> _Your task_
Every record that follows must be duplicated exactly, with images left out.

> _Records for this exercise_
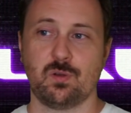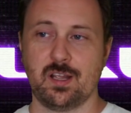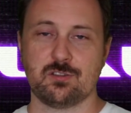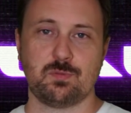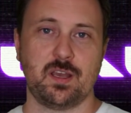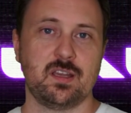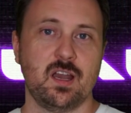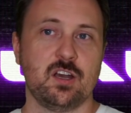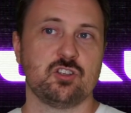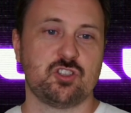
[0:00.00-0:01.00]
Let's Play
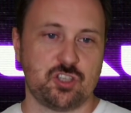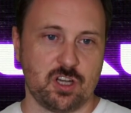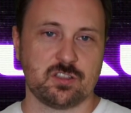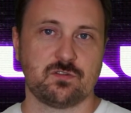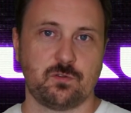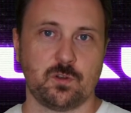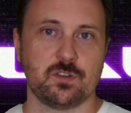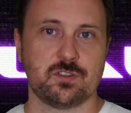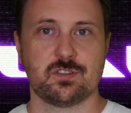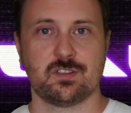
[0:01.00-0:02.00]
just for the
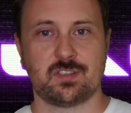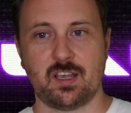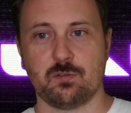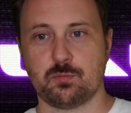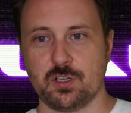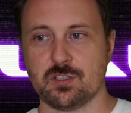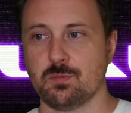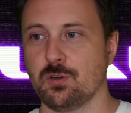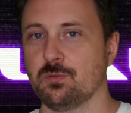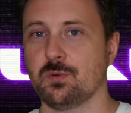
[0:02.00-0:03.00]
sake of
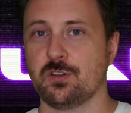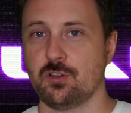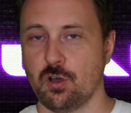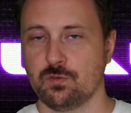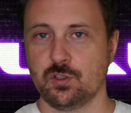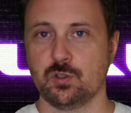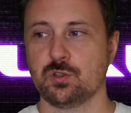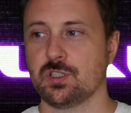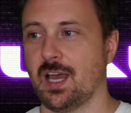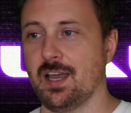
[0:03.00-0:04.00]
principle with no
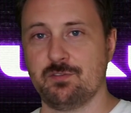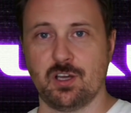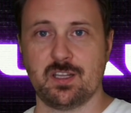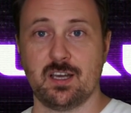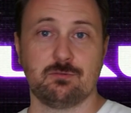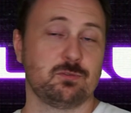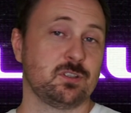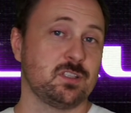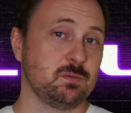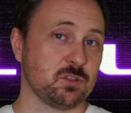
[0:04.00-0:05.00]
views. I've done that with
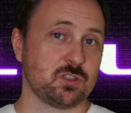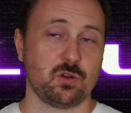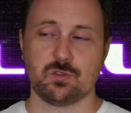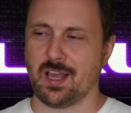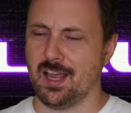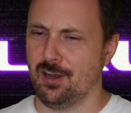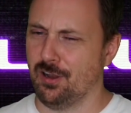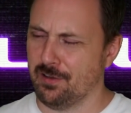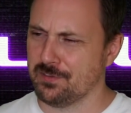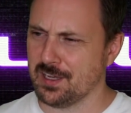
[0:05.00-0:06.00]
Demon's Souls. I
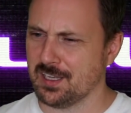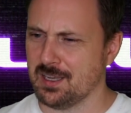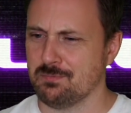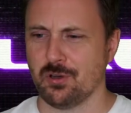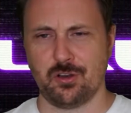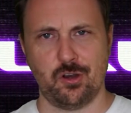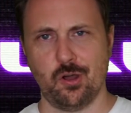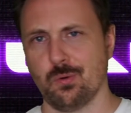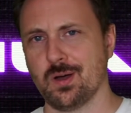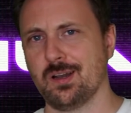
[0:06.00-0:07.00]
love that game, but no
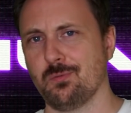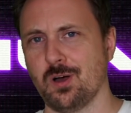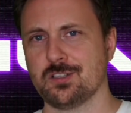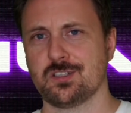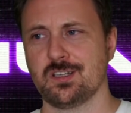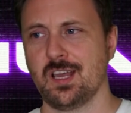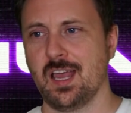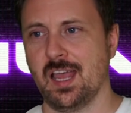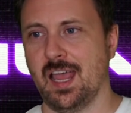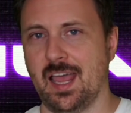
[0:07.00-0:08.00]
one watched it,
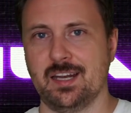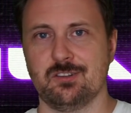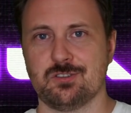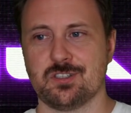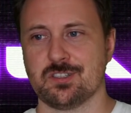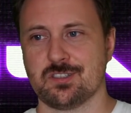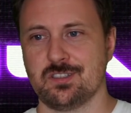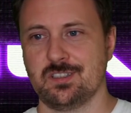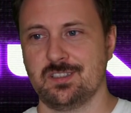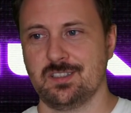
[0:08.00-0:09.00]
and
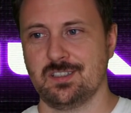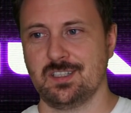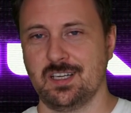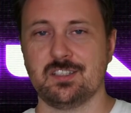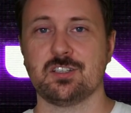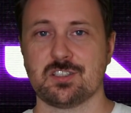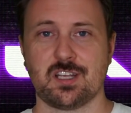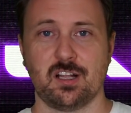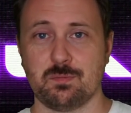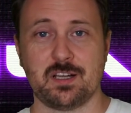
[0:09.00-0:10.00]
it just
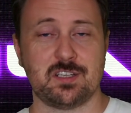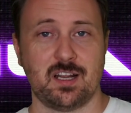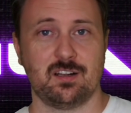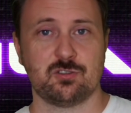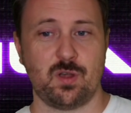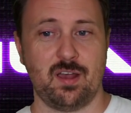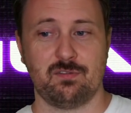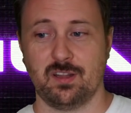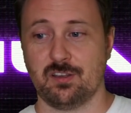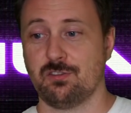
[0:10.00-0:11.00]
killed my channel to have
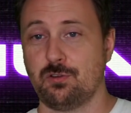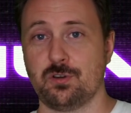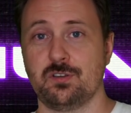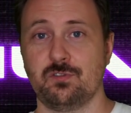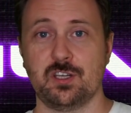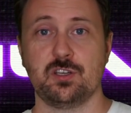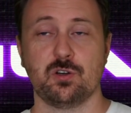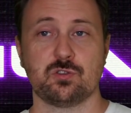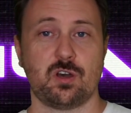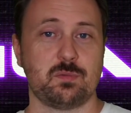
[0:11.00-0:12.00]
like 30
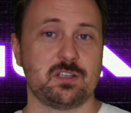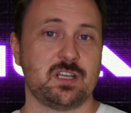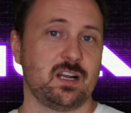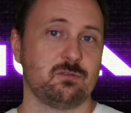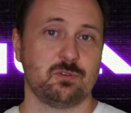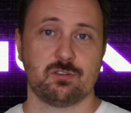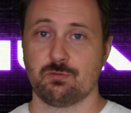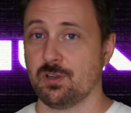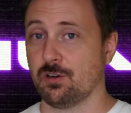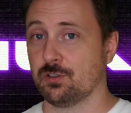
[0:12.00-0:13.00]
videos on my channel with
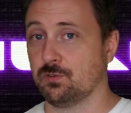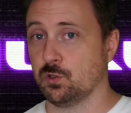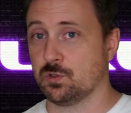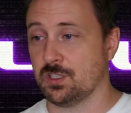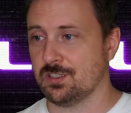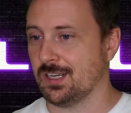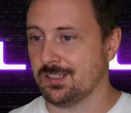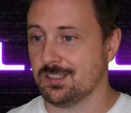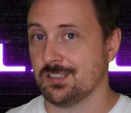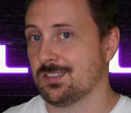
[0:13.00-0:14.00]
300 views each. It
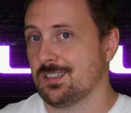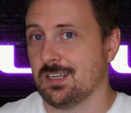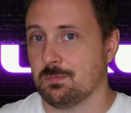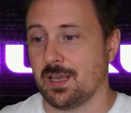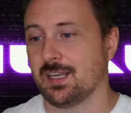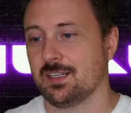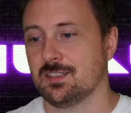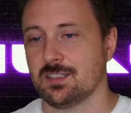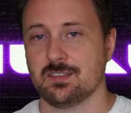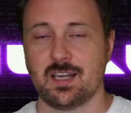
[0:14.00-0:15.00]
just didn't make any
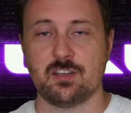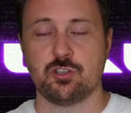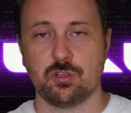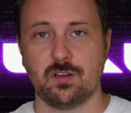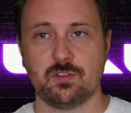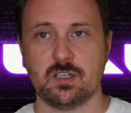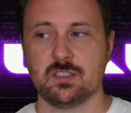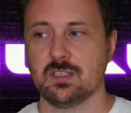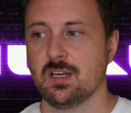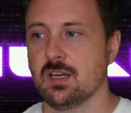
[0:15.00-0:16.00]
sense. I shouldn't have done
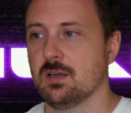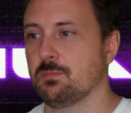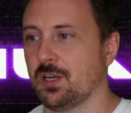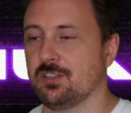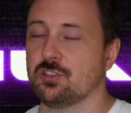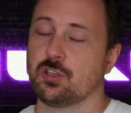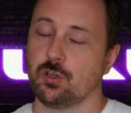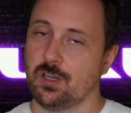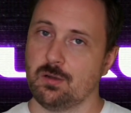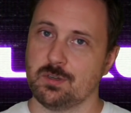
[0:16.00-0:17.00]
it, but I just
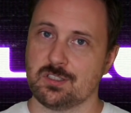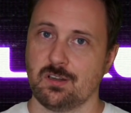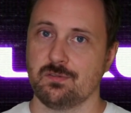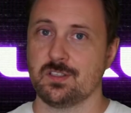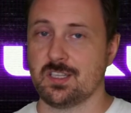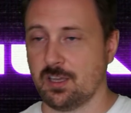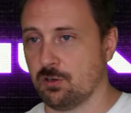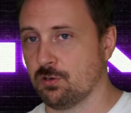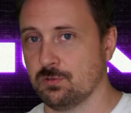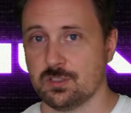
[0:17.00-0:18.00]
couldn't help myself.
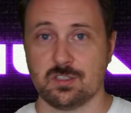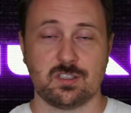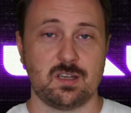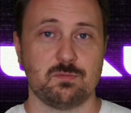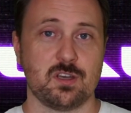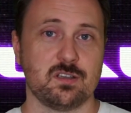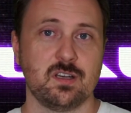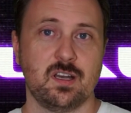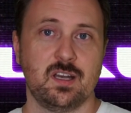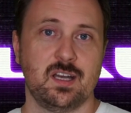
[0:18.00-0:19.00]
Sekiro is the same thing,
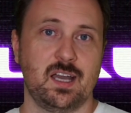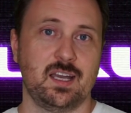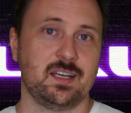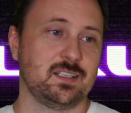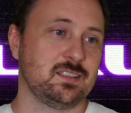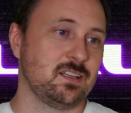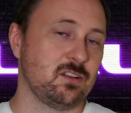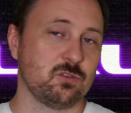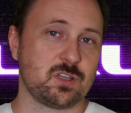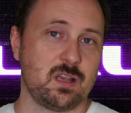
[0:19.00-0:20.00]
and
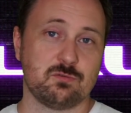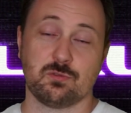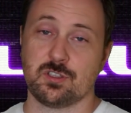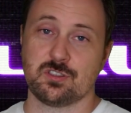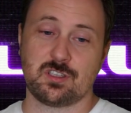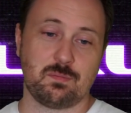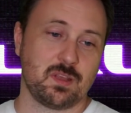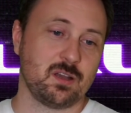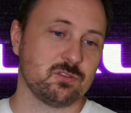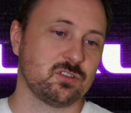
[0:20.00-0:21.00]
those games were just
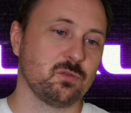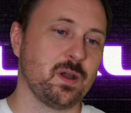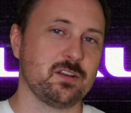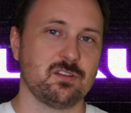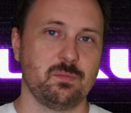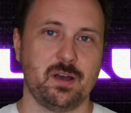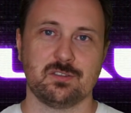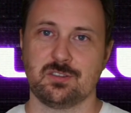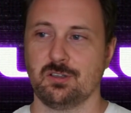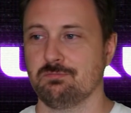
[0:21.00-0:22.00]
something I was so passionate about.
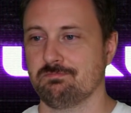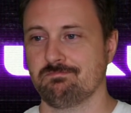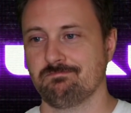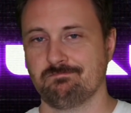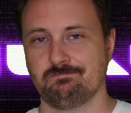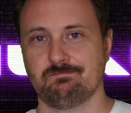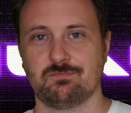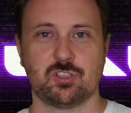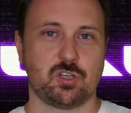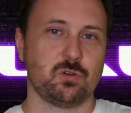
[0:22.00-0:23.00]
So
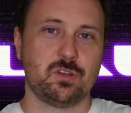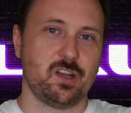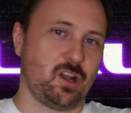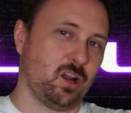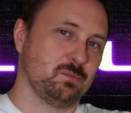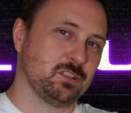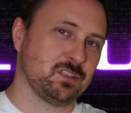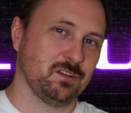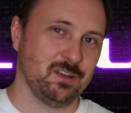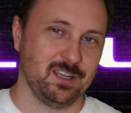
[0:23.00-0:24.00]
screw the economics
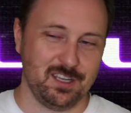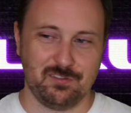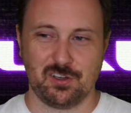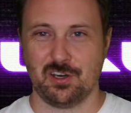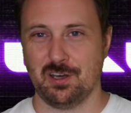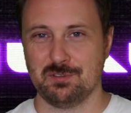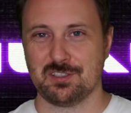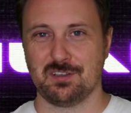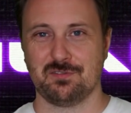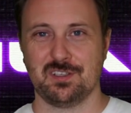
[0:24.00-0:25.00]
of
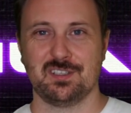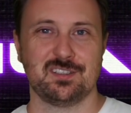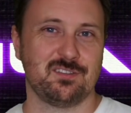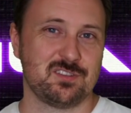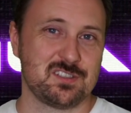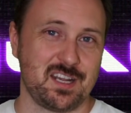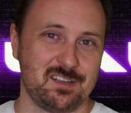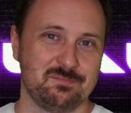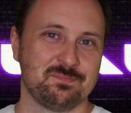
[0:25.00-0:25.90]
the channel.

> _Exercise result_
[0:00.00-0:01.00]
Let's Play
[0:01.00-0:02.00]
just for the
[0:02.00-0:03.00]
sake of
[0:03.00-0:04.00]
principle with no
[0:04.00-0:05.00]
views. I've done that with
[0:05.00-0:06.00]
Demon's Souls. I
[0:06.00-0:07.00]
love that game, but no
[0:07.00-0:08.00]
one watched it,
[0:08.00-0:09.00]
and
[0:09.00-0:10.00]
it just
[0:10.00-0:11.00]
killed my channel to have
[0:11.00-0:12.00]
like 30
[0:12.00-0:13.00]
videos on my channel with
[0:13.00-0:14.00]
300 views each. It
[0:14.00-0:15.00]
just didn't make any
[0:15.00-0:16.00]
sense. I shouldn't have done
[0:16.00-0:17.00]
it, but I just
[0:17.00-0:18.00]
couldn't help myself.
[0:18.00-0:19.00]
Sekiro is the same thing,
[0:19.00-0:20.00]
and
[0:20.00-0:21.00]
those games were just
[0:21.00-0:22.00]
something I was so passionate about.
[0:22.00-0:23.00]
So
[0:23.00-0:24.00]
screw the economics
[0:24.00-0:25.00]
of
[0:25.00-0:25.90]
the channel.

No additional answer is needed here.